REQUIREMENT:
If any record holds an image, omit the image and print the rest exactly.

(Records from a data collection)
· · ·

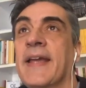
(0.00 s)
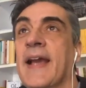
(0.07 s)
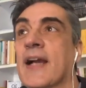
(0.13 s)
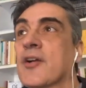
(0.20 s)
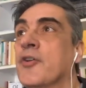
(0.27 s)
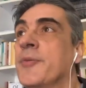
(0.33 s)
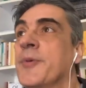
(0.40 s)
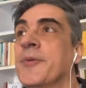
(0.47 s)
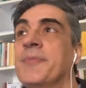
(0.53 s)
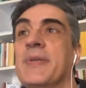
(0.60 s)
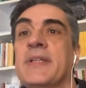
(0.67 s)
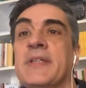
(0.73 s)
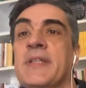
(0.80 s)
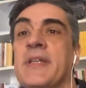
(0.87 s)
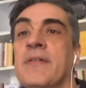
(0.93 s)
che ha come
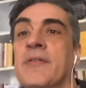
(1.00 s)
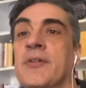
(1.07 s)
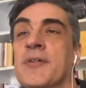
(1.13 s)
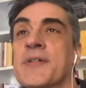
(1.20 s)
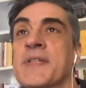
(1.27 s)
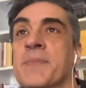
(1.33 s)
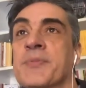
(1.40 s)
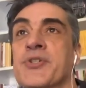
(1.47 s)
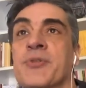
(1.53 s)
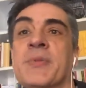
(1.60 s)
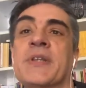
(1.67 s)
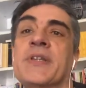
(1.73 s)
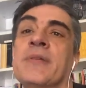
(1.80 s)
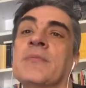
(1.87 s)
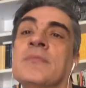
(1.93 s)
obiettivo
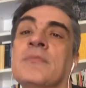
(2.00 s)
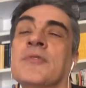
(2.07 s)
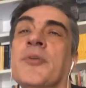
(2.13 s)
semplicemente un,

· · ·

SOLUTION TO THIS PROBLEM:
(0.00 s)
(0.07 s)
(0.13 s)
(0.20 s)
(0.27 s)
(0.33 s)
(0.40 s)
(0.47 s)
(0.53 s)
(0.60 s)
(0.67 s)
(0.73 s)
(0.80 s)
(0.87 s)
(0.93 s)
che ha come
(1.00 s)
(1.07 s)
(1.13 s)
(1.20 s)
(1.27 s)
(1.33 s)
(1.40 s)
(1.47 s)
(1.53 s)
(1.60 s)
(1.67 s)
(1.73 s)
(1.80 s)
(1.87 s)
(1.93 s)
obiettivo
(2.00 s)
(2.07 s)
(2.13 s)
semplicemente un,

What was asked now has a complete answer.